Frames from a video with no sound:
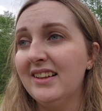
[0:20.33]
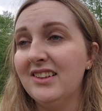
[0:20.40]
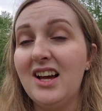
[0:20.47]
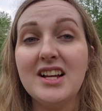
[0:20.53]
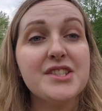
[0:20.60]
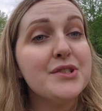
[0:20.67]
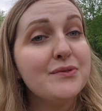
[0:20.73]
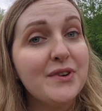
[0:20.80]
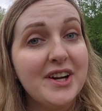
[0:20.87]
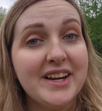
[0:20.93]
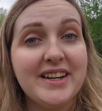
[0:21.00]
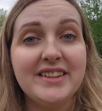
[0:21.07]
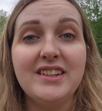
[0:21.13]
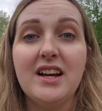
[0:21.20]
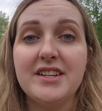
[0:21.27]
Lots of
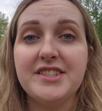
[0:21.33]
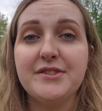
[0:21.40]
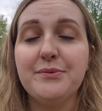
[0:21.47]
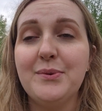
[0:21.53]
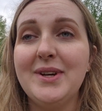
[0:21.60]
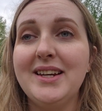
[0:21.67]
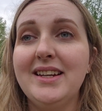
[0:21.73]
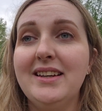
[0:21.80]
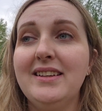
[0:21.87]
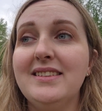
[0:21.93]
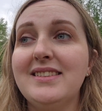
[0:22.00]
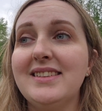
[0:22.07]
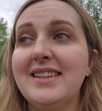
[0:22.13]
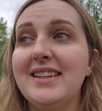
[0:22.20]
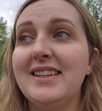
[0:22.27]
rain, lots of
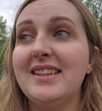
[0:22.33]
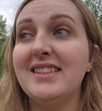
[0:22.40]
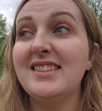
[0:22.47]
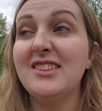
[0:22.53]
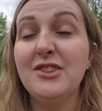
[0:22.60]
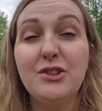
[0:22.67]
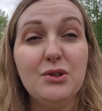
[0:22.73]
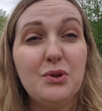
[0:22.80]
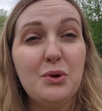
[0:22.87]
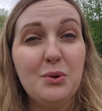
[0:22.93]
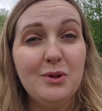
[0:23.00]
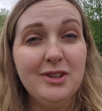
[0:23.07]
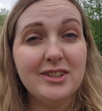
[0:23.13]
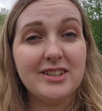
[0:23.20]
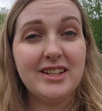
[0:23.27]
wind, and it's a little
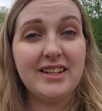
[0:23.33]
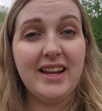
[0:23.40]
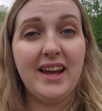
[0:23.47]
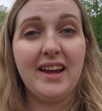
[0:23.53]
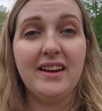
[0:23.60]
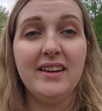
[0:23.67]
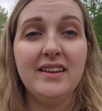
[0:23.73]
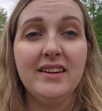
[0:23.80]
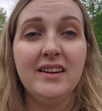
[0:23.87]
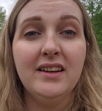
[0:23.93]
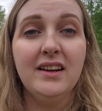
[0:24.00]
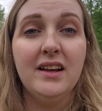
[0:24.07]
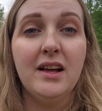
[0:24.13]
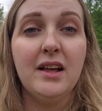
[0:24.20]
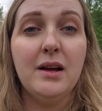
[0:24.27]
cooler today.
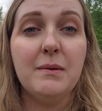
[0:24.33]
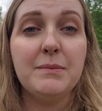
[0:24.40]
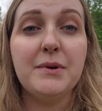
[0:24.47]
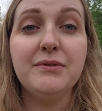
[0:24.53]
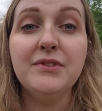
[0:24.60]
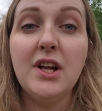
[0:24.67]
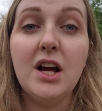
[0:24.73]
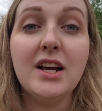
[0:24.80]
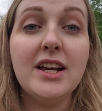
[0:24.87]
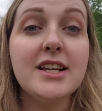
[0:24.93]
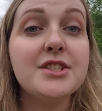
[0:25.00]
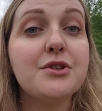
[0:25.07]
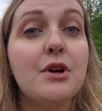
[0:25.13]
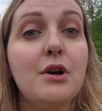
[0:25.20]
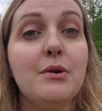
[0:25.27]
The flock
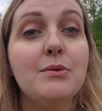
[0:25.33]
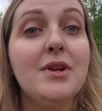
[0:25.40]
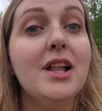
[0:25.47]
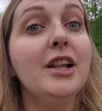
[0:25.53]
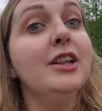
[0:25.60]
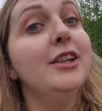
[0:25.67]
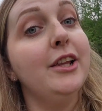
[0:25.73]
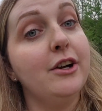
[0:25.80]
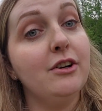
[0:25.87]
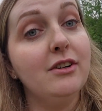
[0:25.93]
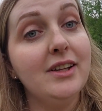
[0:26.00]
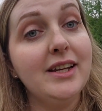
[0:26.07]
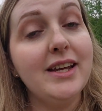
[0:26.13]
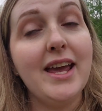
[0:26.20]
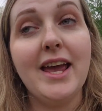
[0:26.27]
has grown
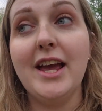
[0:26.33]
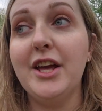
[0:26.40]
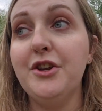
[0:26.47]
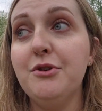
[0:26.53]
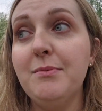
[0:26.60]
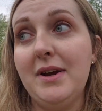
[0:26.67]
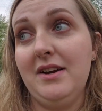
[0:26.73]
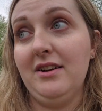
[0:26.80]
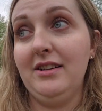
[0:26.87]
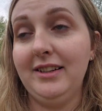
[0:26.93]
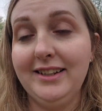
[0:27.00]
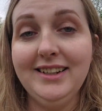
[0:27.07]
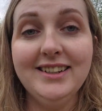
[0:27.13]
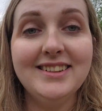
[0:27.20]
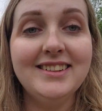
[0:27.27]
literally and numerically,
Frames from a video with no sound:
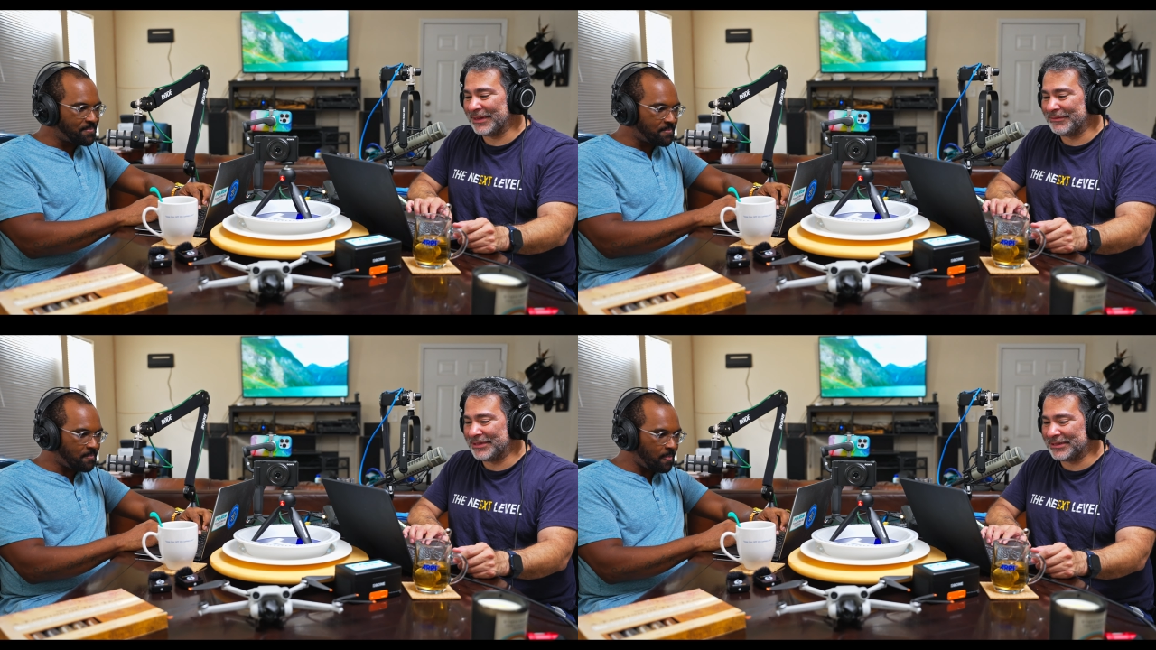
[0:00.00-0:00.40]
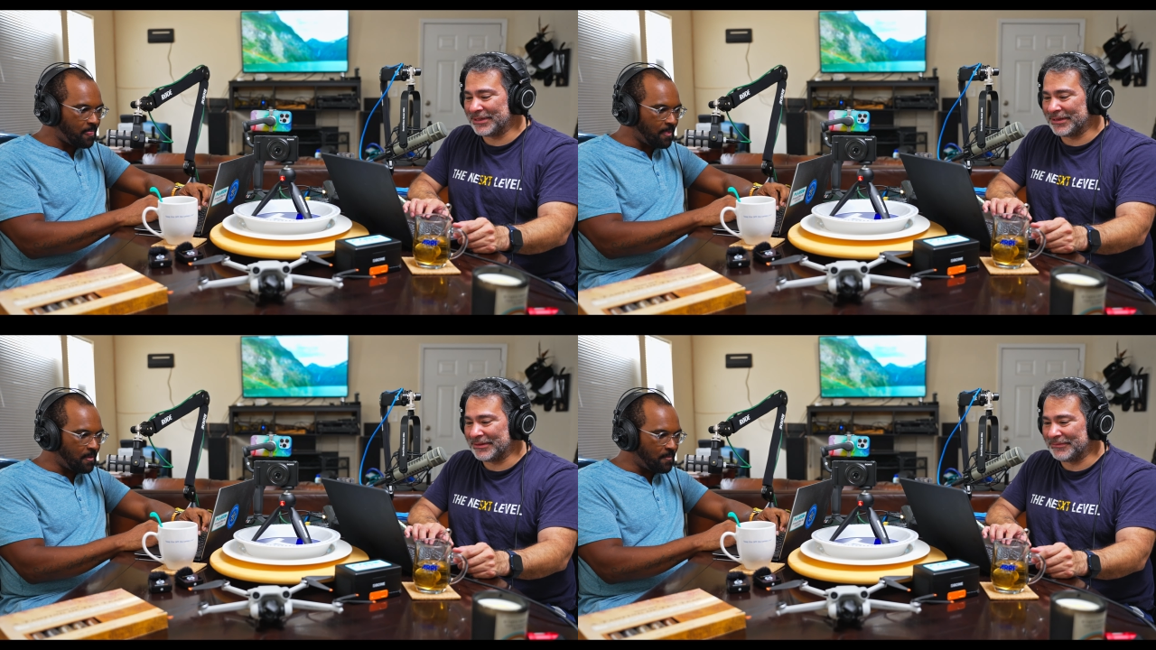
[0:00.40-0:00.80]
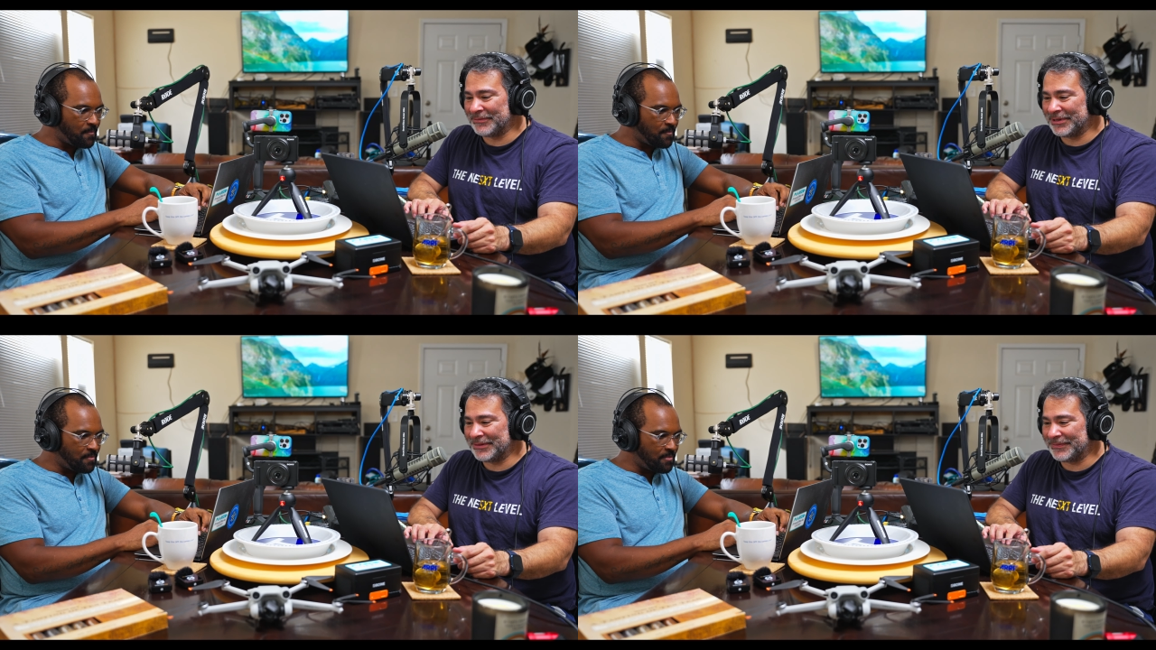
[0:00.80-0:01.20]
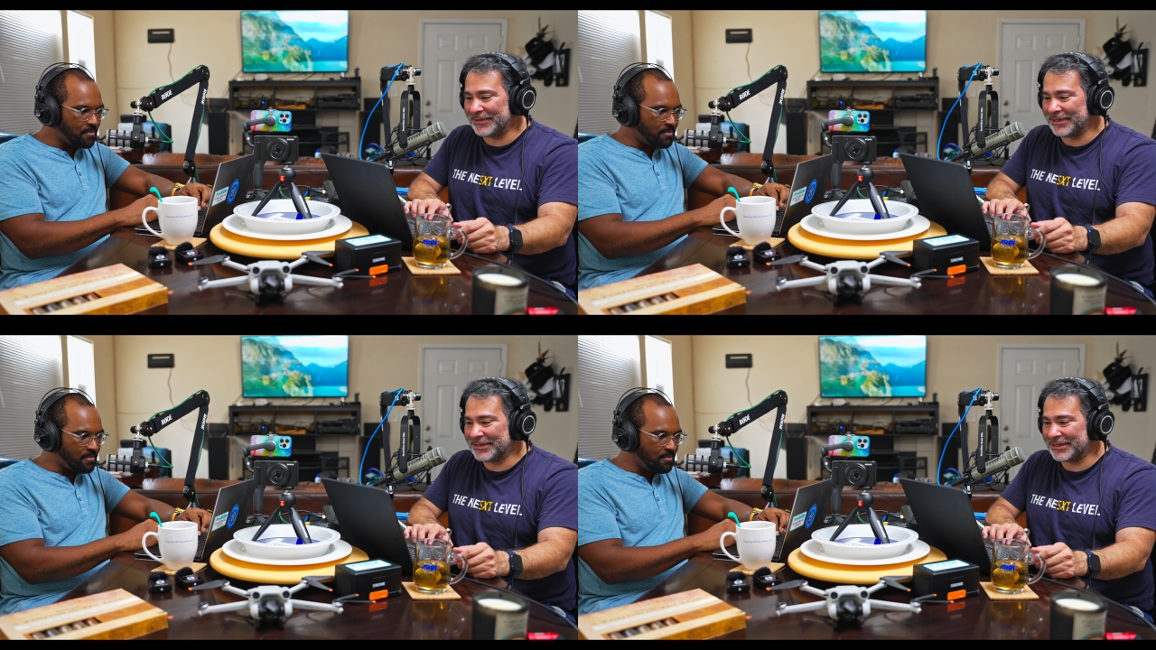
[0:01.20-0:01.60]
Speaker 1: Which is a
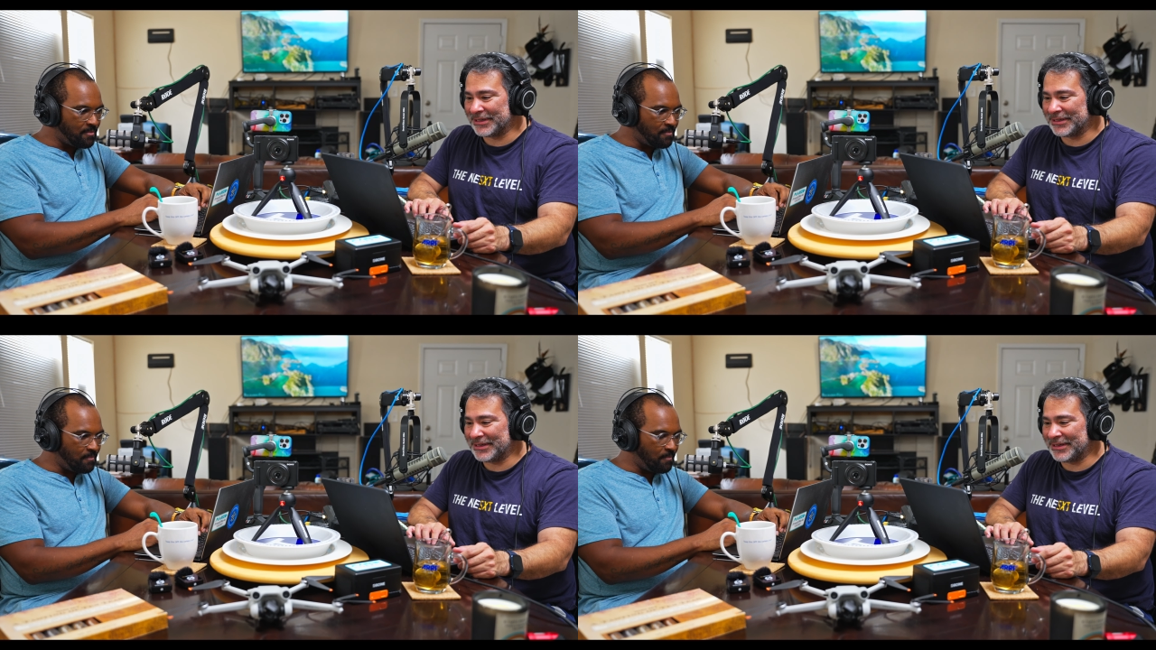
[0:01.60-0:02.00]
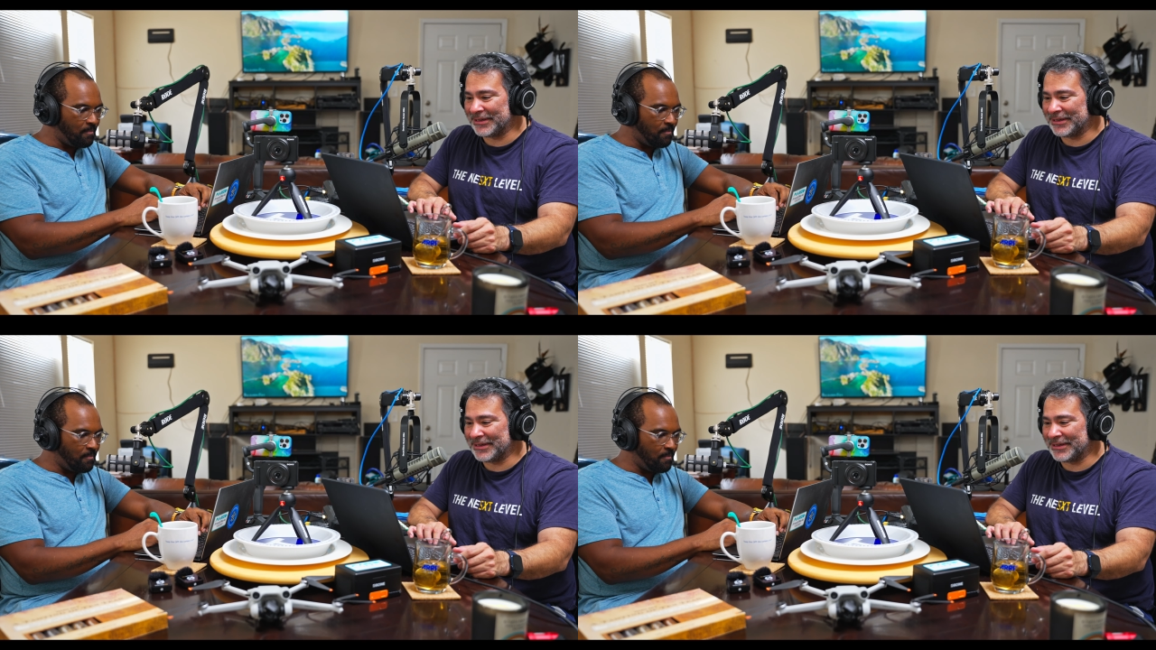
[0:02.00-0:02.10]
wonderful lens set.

§ Brief: Without the pictures, copy the material exactly as given.

§ Exercise solution:
Frames from a video with no sound:
[0:20.33]
[0:20.40]
[0:20.47]
[0:20.53]
[0:20.60]
[0:20.67]
[0:20.73]
[0:20.80]
[0:20.87]
[0:20.93]
[0:21.00]
[0:21.07]
[0:21.13]
[0:21.20]
[0:21.27]
Lots of
[0:21.33]
[0:21.40]
[0:21.47]
[0:21.53]
[0:21.60]
[0:21.67]
[0:21.73]
[0:21.80]
[0:21.87]
[0:21.93]
[0:22.00]
[0:22.07]
[0:22.13]
[0:22.20]
[0:22.27]
rain, lots of
[0:22.33]
[0:22.40]
[0:22.47]
[0:22.53]
[0:22.60]
[0:22.67]
[0:22.73]
[0:22.80]
[0:22.87]
[0:22.93]
[0:23.00]
[0:23.07]
[0:23.13]
[0:23.20]
[0:23.27]
wind, and it's a little
[0:23.33]
[0:23.40]
[0:23.47]
[0:23.53]
[0:23.60]
[0:23.67]
[0:23.73]
[0:23.80]
[0:23.87]
[0:23.93]
[0:24.00]
[0:24.07]
[0:24.13]
[0:24.20]
[0:24.27]
cooler today.
[0:24.33]
[0:24.40]
[0:24.47]
[0:24.53]
[0:24.60]
[0:24.67]
[0:24.73]
[0:24.80]
[0:24.87]
[0:24.93]
[0:25.00]
[0:25.07]
[0:25.13]
[0:25.20]
[0:25.27]
The flock
[0:25.33]
[0:25.40]
[0:25.47]
[0:25.53]
[0:25.60]
[0:25.67]
[0:25.73]
[0:25.80]
[0:25.87]
[0:25.93]
[0:26.00]
[0:26.07]
[0:26.13]
[0:26.20]
[0:26.27]
has grown
[0:26.33]
[0:26.40]
[0:26.47]
[0:26.53]
[0:26.60]
[0:26.67]
[0:26.73]
[0:26.80]
[0:26.87]
[0:26.93]
[0:27.00]
[0:27.07]
[0:27.13]
[0:27.20]
[0:27.27]
literally and numerically,
Frames from a video with no sound:
[0:00.00-0:00.40]
[0:00.40-0:00.80]
[0:00.80-0:01.20]
[0:01.20-0:01.60]
Speaker 1: Which is a
[0:01.60-0:02.00]
[0:02.00-0:02.10]
wonderful lens set.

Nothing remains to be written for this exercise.